**Description of the task**: Please reproduce the data exactly and omit the pictures.

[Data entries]
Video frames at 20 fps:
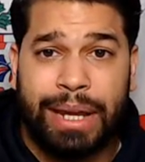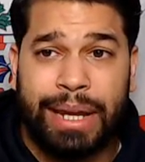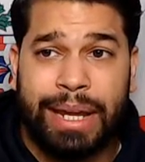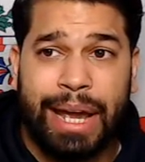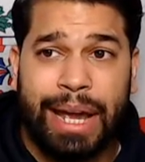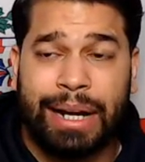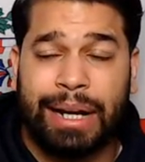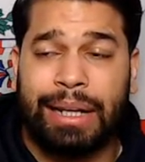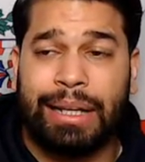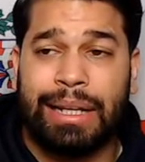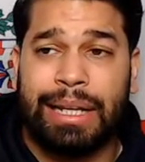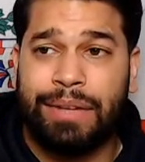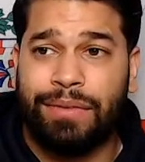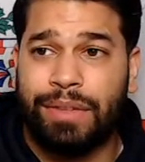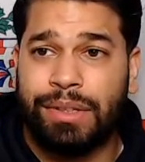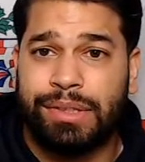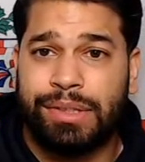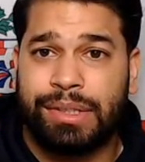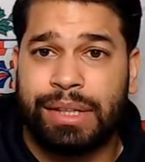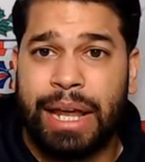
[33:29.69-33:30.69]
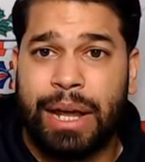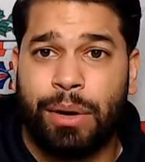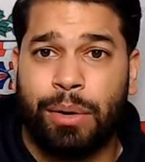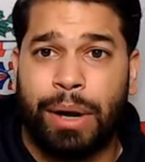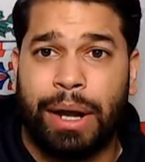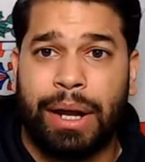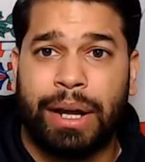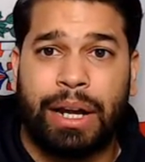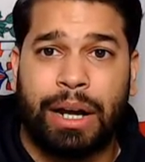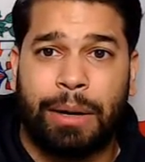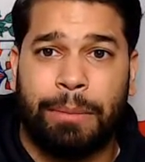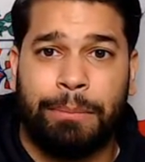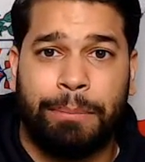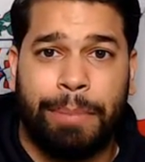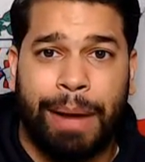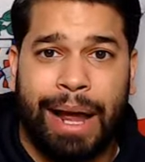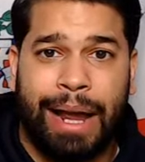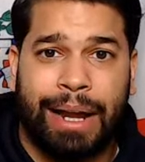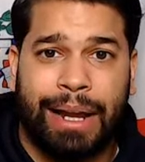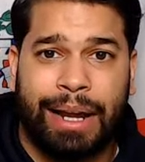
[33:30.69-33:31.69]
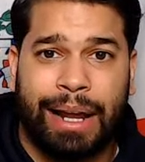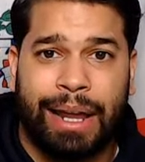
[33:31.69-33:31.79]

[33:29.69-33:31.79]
He had to leave the scale and come back.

**Solution to this exercise**:
Video frames at 20 fps:
[33:29.69-33:30.69]
[33:30.69-33:31.69]
[33:31.69-33:31.79]

[33:29.69-33:31.79]
He had to leave the scale and come back.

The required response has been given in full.